An exact copy of every record, with no pictures, please.

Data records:
- Opening Delimiter -

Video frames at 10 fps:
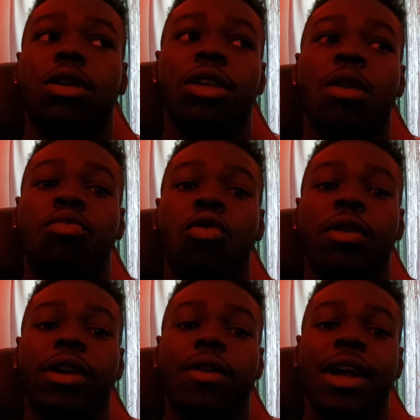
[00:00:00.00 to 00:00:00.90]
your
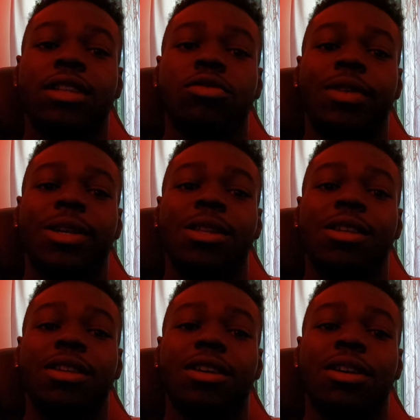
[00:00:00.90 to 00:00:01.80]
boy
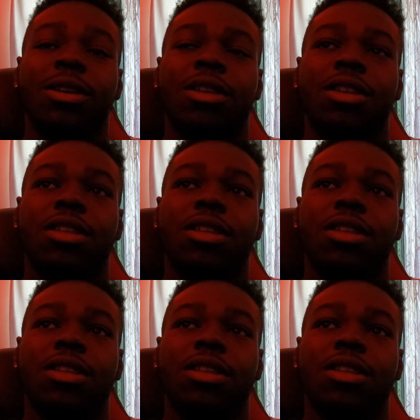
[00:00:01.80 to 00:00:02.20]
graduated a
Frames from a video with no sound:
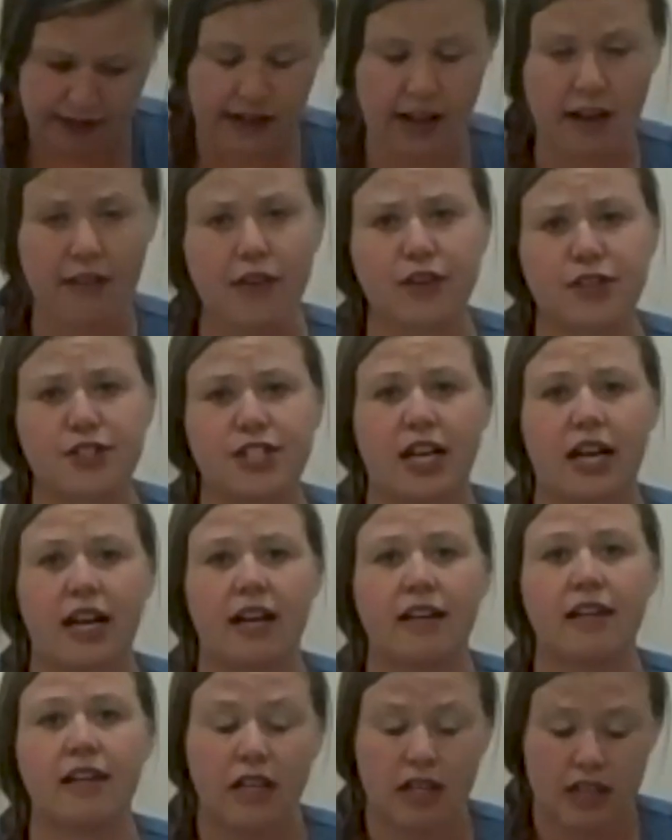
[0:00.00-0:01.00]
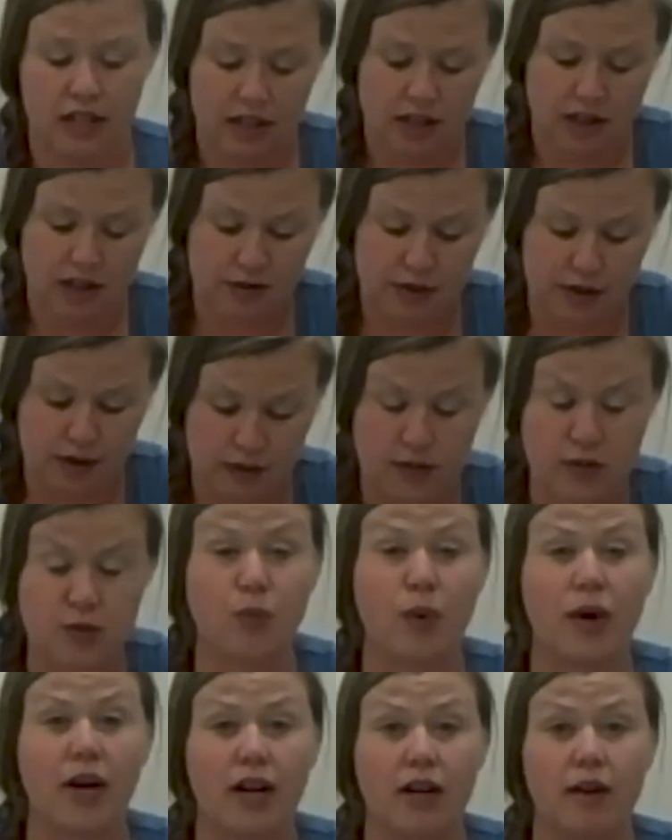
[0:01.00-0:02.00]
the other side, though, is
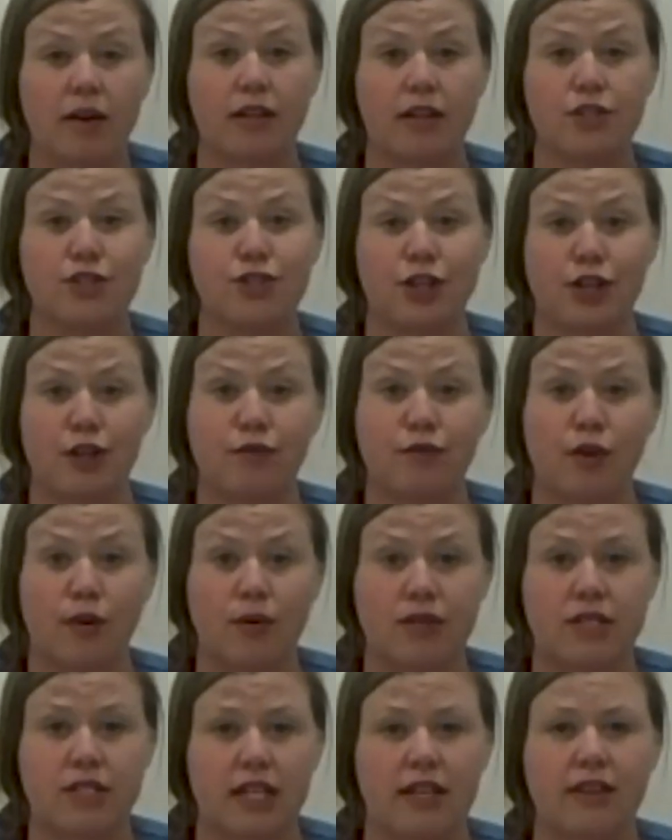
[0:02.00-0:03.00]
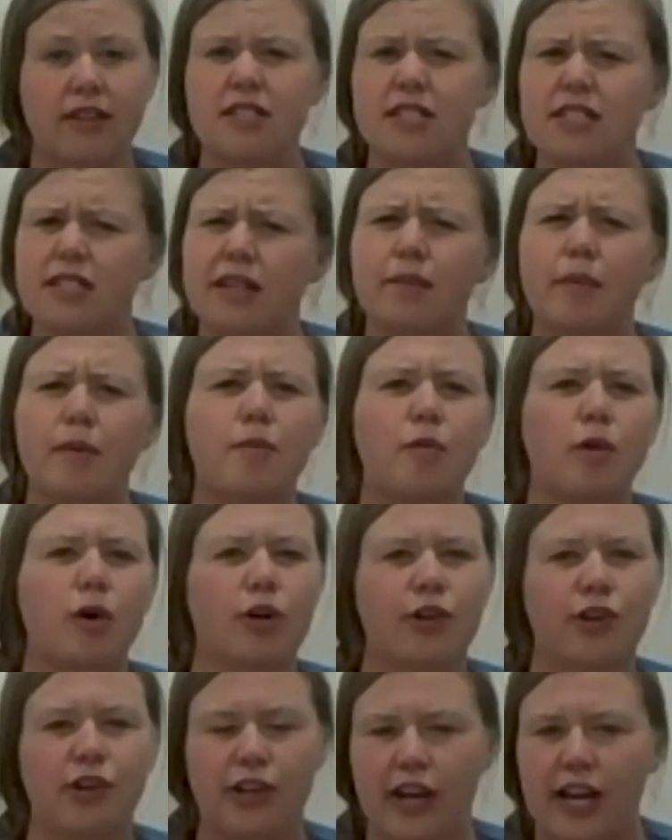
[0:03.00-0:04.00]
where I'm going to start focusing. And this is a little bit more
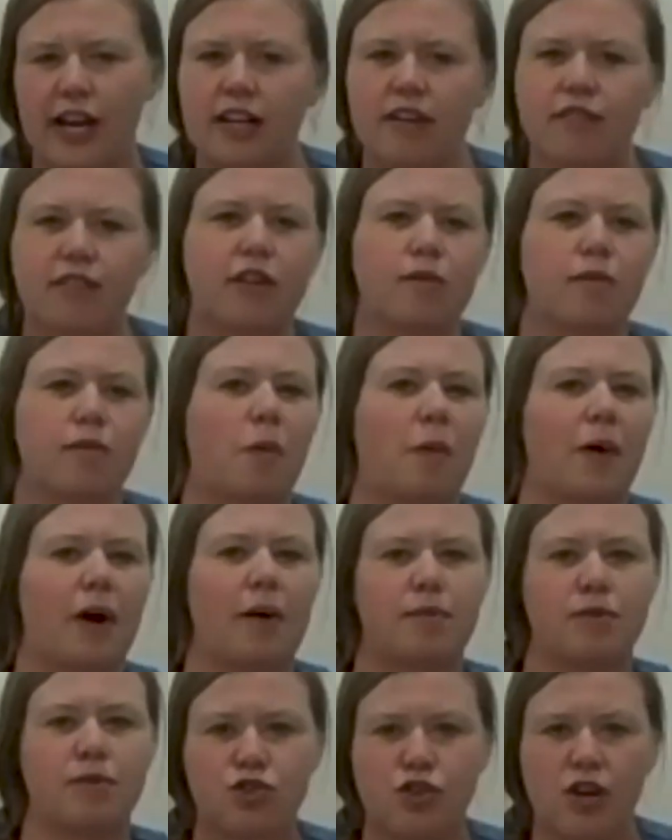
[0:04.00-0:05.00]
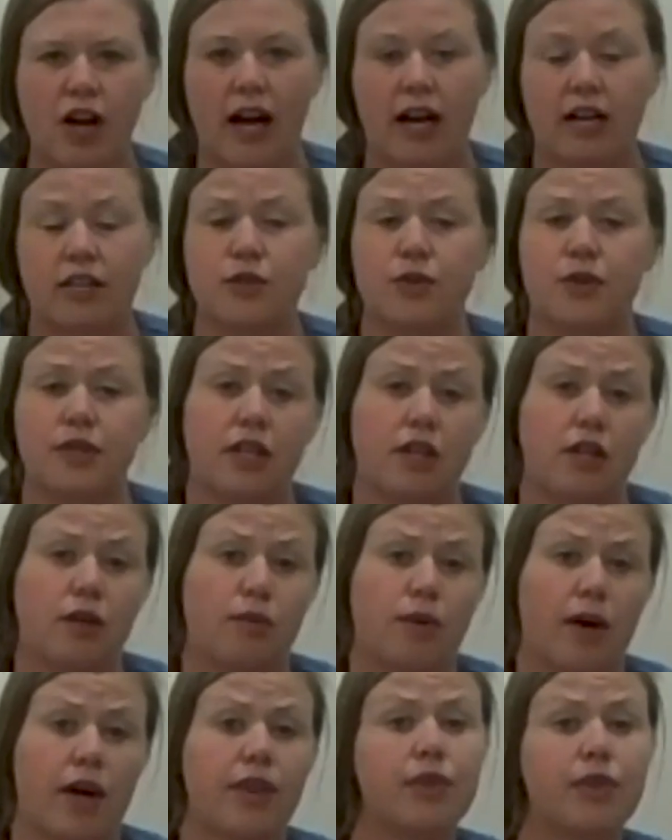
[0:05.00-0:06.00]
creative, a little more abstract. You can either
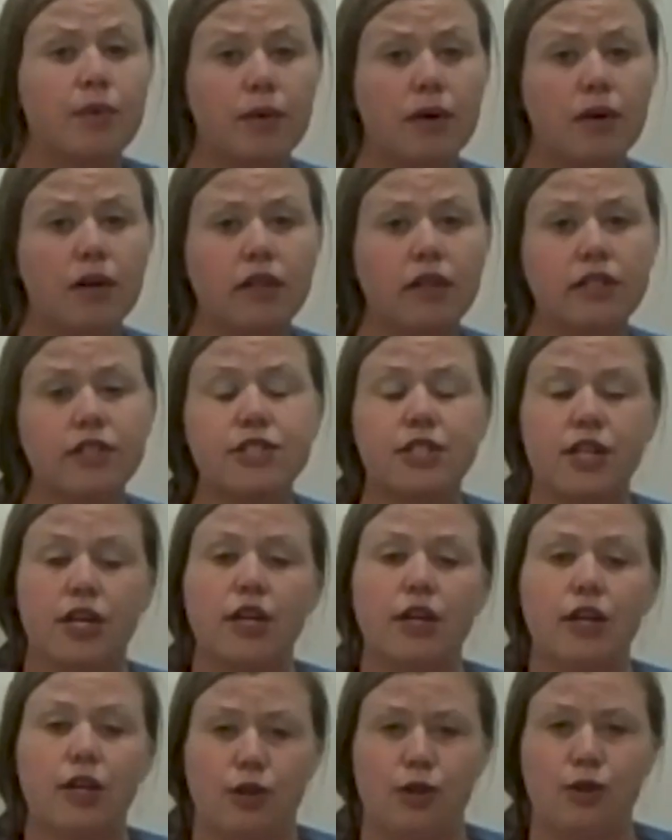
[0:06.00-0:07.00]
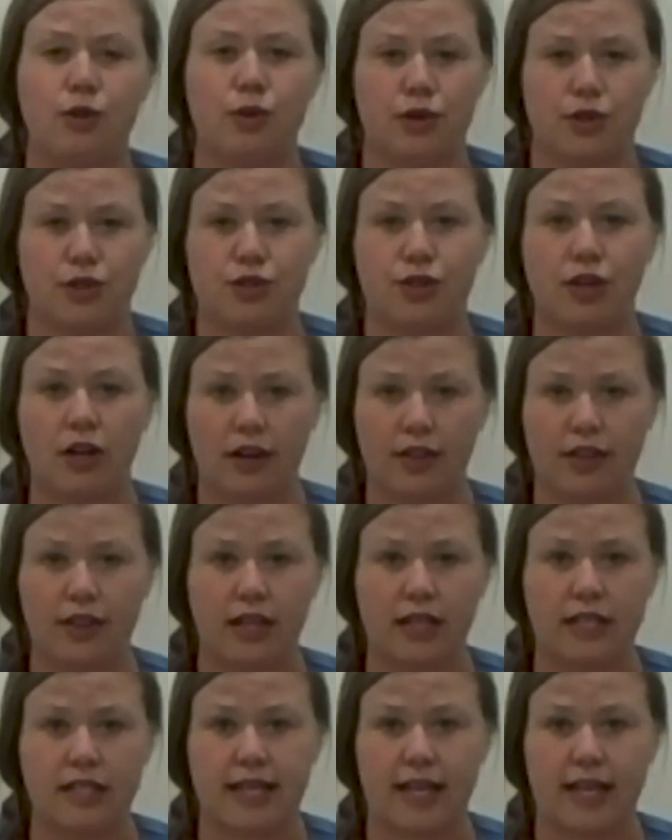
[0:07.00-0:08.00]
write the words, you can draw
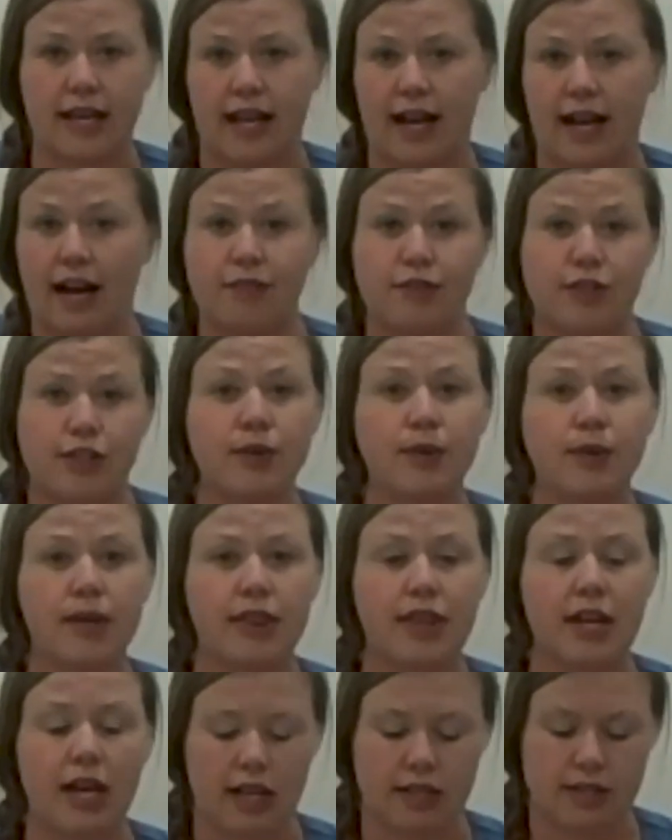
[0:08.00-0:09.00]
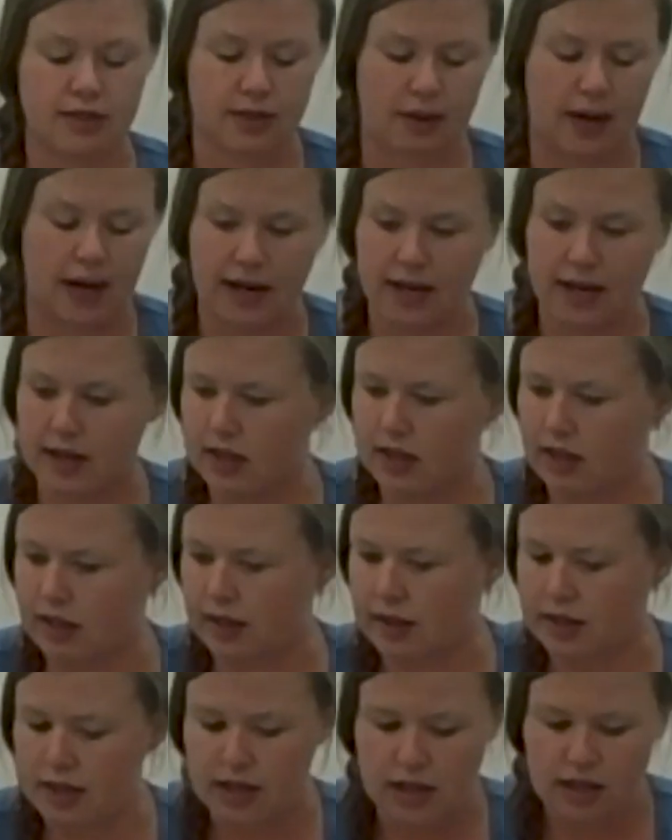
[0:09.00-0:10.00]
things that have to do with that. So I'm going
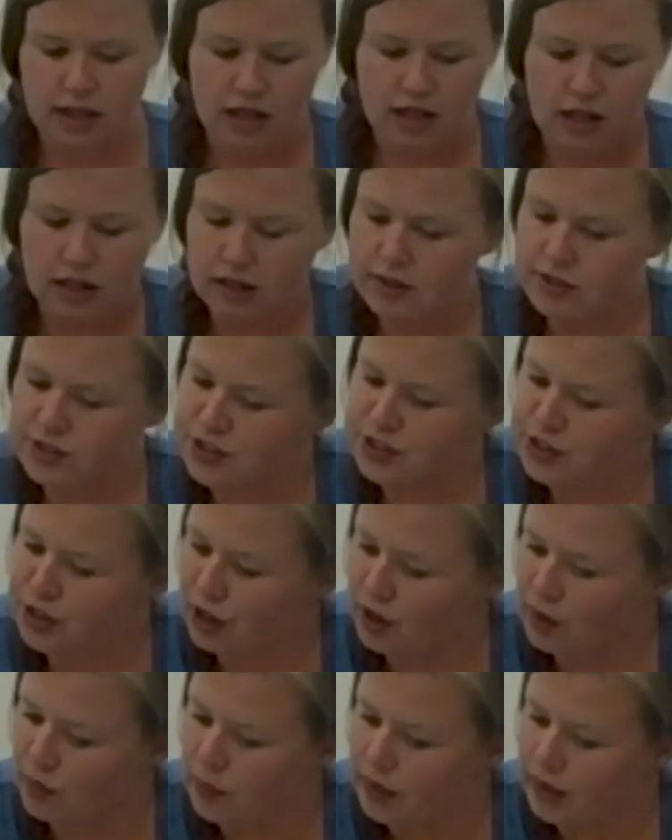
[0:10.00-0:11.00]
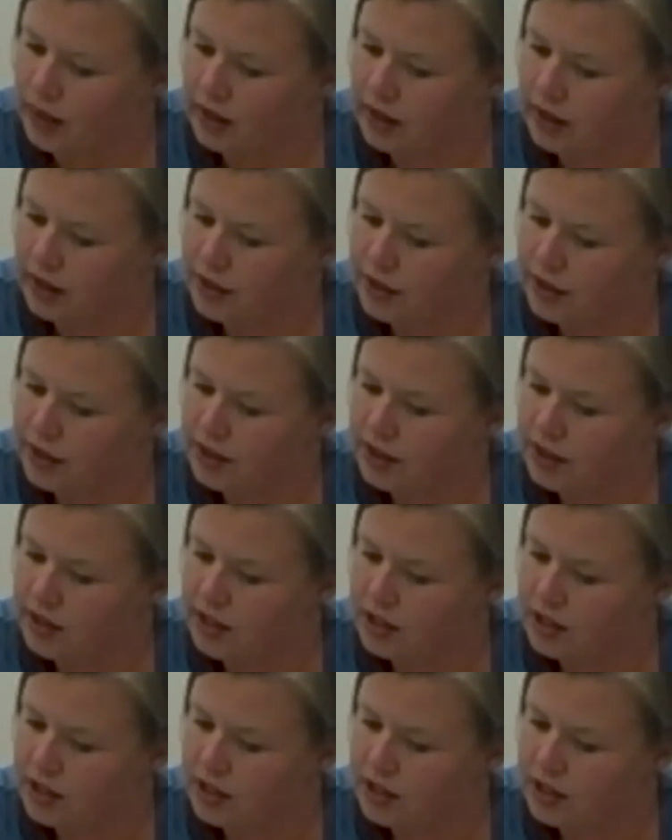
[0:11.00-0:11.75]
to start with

- Closing Delimiter -

ANSWER FOR THE TASK —
Video frames at 10 fps:
[00:00:00.00 to 00:00:00.90]
your
[00:00:00.90 to 00:00:01.80]
boy
[00:00:01.80 to 00:00:02.20]
graduated a
Frames from a video with no sound:
[0:00.00-0:01.00]
[0:01.00-0:02.00]
the other side, though, is
[0:02.00-0:03.00]
[0:03.00-0:04.00]
where I'm going to start focusing. And this is a little bit more
[0:04.00-0:05.00]
[0:05.00-0:06.00]
creative, a little more abstract. You can either
[0:06.00-0:07.00]
[0:07.00-0:08.00]
write the words, you can draw
[0:08.00-0:09.00]
[0:09.00-0:10.00]
things that have to do with that. So I'm going
[0:10.00-0:11.00]
[0:11.00-0:11.75]
to start with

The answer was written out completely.